Afin d'analyser la structure 3D de particules pré-40S tardives obtenue ci-dessus, comme pour la structure des particules pré-40S cytoplasmiques intermédiaires, nous l'avons comparée à celle de la petite sous-unité ribosomique mature humaine (Anger et al., 2013, pdb accession code : 4V6X) (Figure 61a et b).

Pour ce faire, la structure 3D de la petite sous-unité mature a été filtrée à 19 Å de résolution et ajustée dans la carte de densité électronique de la particule pré-40S tardive par rigid body docking à l’aide de la commande « fit in map » du logiciel CHIMERA.

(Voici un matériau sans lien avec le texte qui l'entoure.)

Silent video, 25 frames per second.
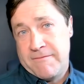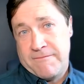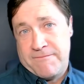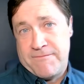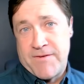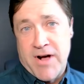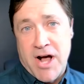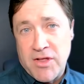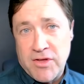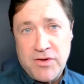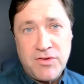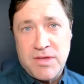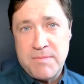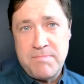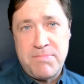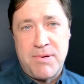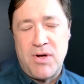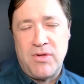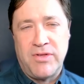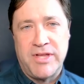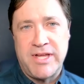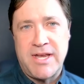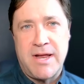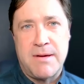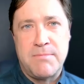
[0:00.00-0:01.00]
followed the
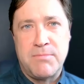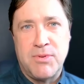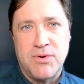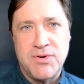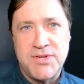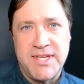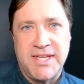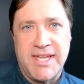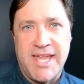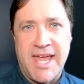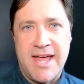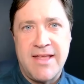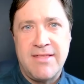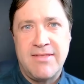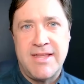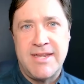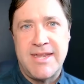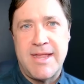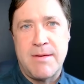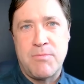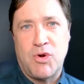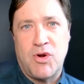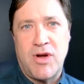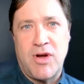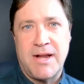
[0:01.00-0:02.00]
polling numbers. Again, the
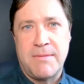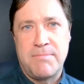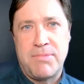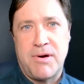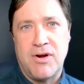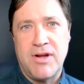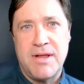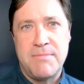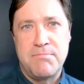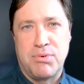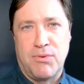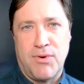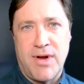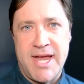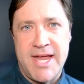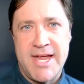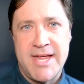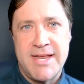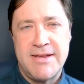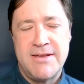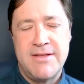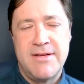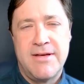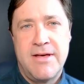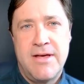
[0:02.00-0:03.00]
Democratic Party
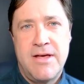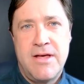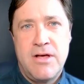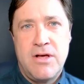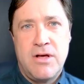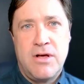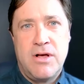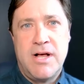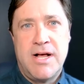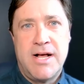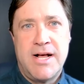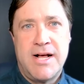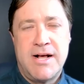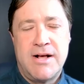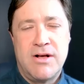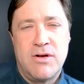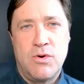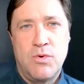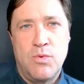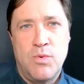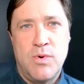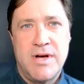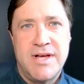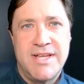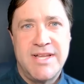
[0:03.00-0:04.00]
brand
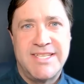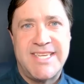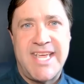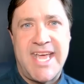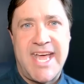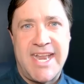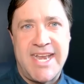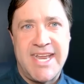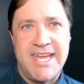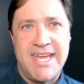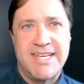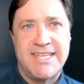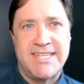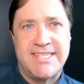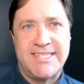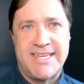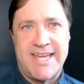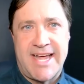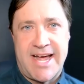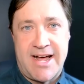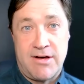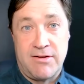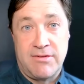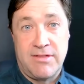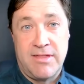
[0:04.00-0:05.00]
was heading
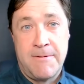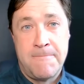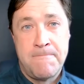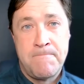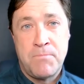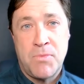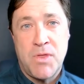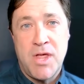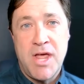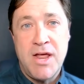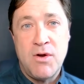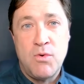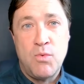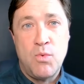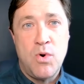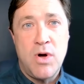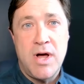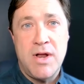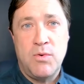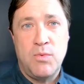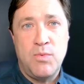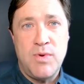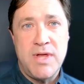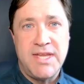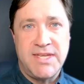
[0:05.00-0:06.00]
south. And
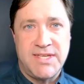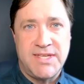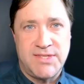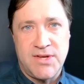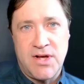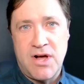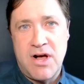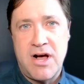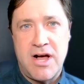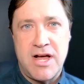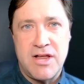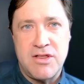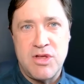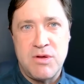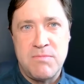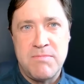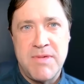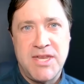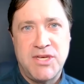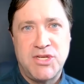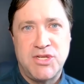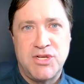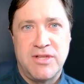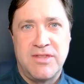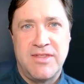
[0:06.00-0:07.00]
what we saw, and you
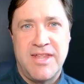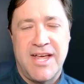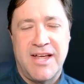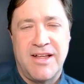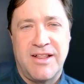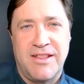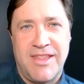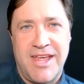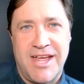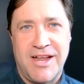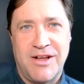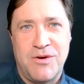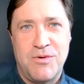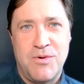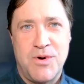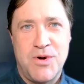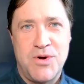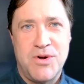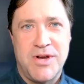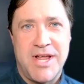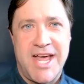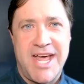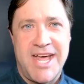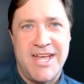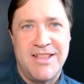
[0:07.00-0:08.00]
mentioned that
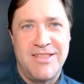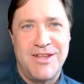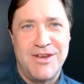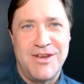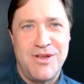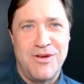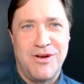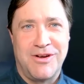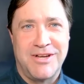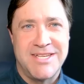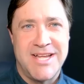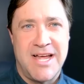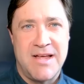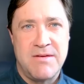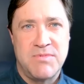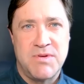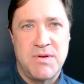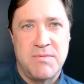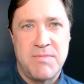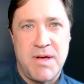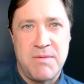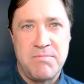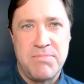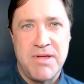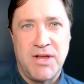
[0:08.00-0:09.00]
quote I had in the New York Times
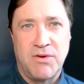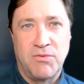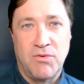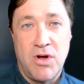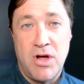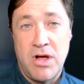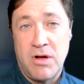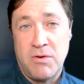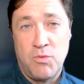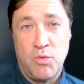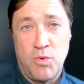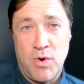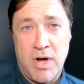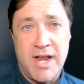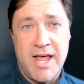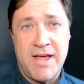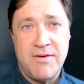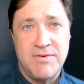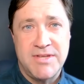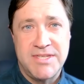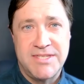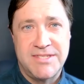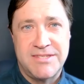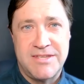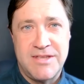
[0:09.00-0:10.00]
about being wrong. What I
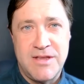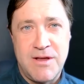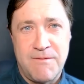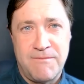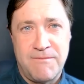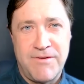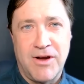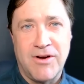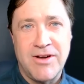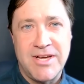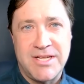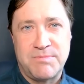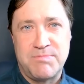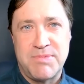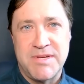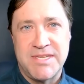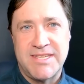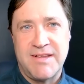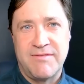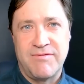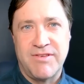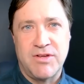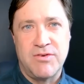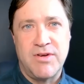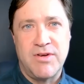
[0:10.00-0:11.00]
was, very
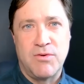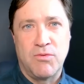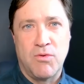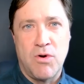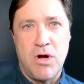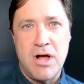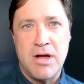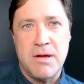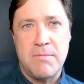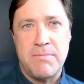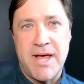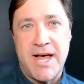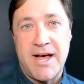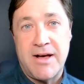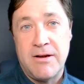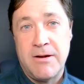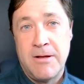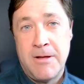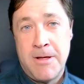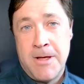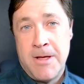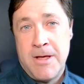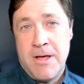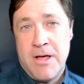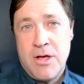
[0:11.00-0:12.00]
specifically wrong about
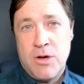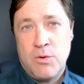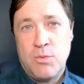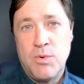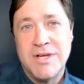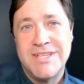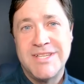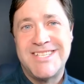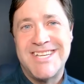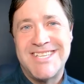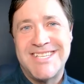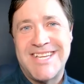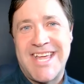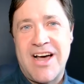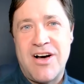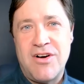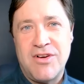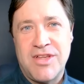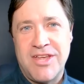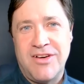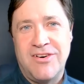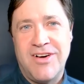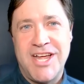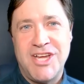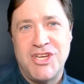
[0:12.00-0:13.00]
was this
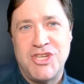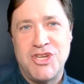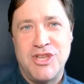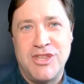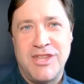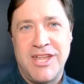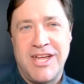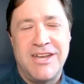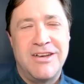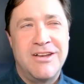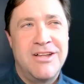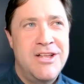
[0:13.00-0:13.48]
calculation that,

Cette comparaison a permis de confirmer que toutes les RPS présentes à ce stade de maturation peuvent être accommodées dans la carte de densité électronique de la particule pré-40S tardive sans réarrangement majeur. En particulier, la densité formant l'oreille de la tête de la particule, et correspondant à la présence de RACK1 est présente sur ces particules pré-40S tardives. Elle est mieux définie que pour les particules pré-40S intermédiaires. Ceci semble indiquer que la position de RACK1 se stabilise au cours de la maturation de la petite sous-unité ribosomique.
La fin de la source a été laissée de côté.